Items listed in a dataset:
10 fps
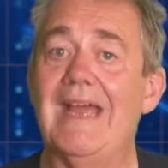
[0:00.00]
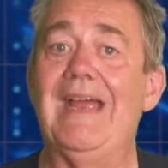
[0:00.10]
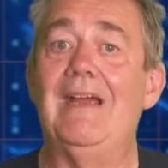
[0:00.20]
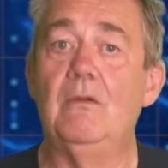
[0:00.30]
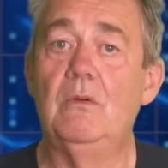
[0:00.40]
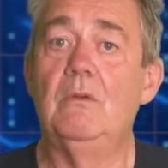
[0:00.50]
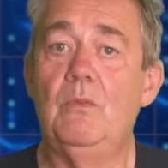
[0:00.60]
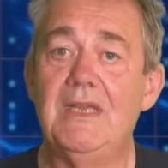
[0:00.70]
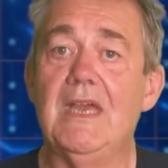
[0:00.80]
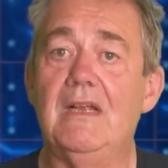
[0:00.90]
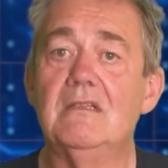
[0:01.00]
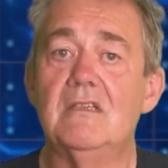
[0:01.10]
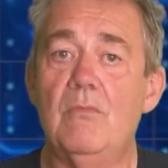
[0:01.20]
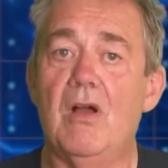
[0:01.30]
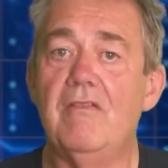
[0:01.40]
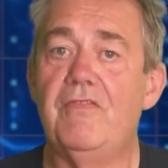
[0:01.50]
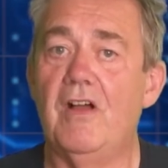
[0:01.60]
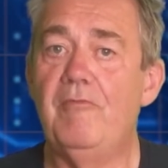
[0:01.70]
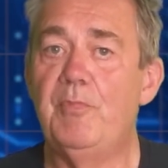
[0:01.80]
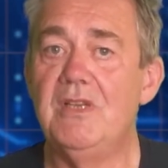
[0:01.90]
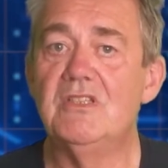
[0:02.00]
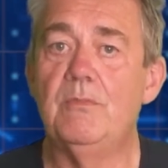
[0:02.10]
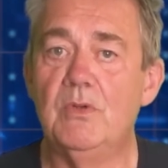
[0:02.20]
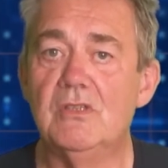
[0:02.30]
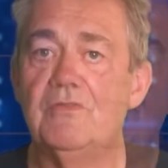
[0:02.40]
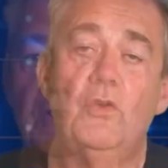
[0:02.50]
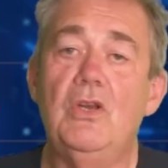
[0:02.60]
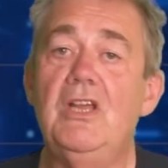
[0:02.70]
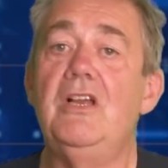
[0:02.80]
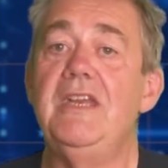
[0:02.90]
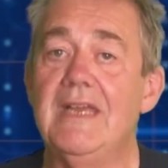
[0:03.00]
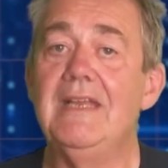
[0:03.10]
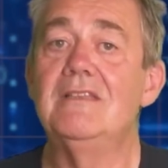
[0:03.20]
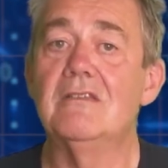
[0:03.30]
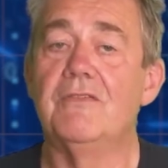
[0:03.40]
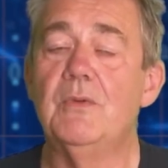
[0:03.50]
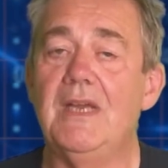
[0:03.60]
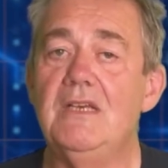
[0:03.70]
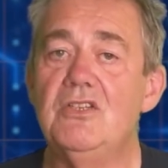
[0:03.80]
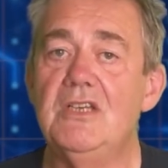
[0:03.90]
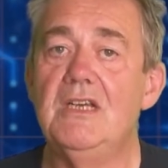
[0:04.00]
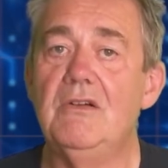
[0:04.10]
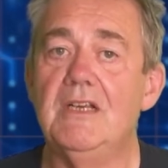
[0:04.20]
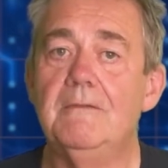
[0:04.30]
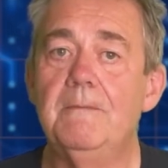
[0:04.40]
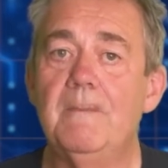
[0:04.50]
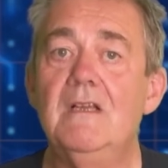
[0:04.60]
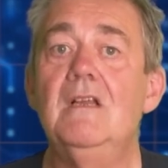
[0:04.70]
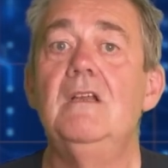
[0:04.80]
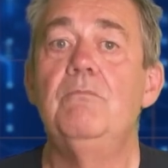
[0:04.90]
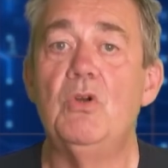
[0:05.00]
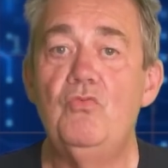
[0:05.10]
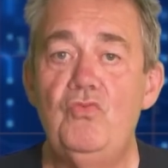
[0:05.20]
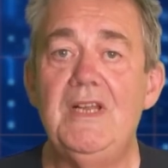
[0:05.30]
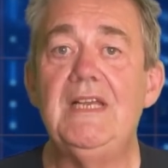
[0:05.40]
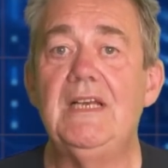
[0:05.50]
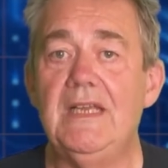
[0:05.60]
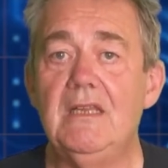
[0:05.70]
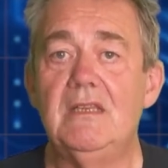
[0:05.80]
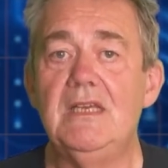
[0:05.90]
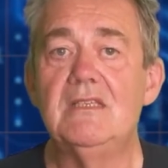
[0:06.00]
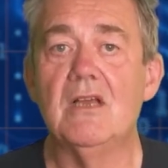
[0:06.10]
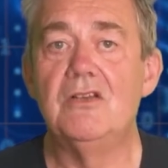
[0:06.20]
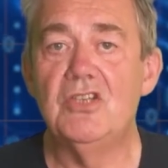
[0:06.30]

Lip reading: how we get to my five principles for learning in software engineering. But really, these are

§ Prompt
Would you please print out all the records above exactly, minus any pictures?

§ Solution to the problem
10 fps
[0:00.00]
[0:00.10]
[0:00.20]
[0:00.30]
[0:00.40]
[0:00.50]
[0:00.60]
[0:00.70]
[0:00.80]
[0:00.90]
[0:01.00]
[0:01.10]
[0:01.20]
[0:01.30]
[0:01.40]
[0:01.50]
[0:01.60]
[0:01.70]
[0:01.80]
[0:01.90]
[0:02.00]
[0:02.10]
[0:02.20]
[0:02.30]
[0:02.40]
[0:02.50]
[0:02.60]
[0:02.70]
[0:02.80]
[0:02.90]
[0:03.00]
[0:03.10]
[0:03.20]
[0:03.30]
[0:03.40]
[0:03.50]
[0:03.60]
[0:03.70]
[0:03.80]
[0:03.90]
[0:04.00]
[0:04.10]
[0:04.20]
[0:04.30]
[0:04.40]
[0:04.50]
[0:04.60]
[0:04.70]
[0:04.80]
[0:04.90]
[0:05.00]
[0:05.10]
[0:05.20]
[0:05.30]
[0:05.40]
[0:05.50]
[0:05.60]
[0:05.70]
[0:05.80]
[0:05.90]
[0:06.00]
[0:06.10]
[0:06.20]
[0:06.30]

Lip reading: how we get to my five principles for learning in software engineering. But really, these are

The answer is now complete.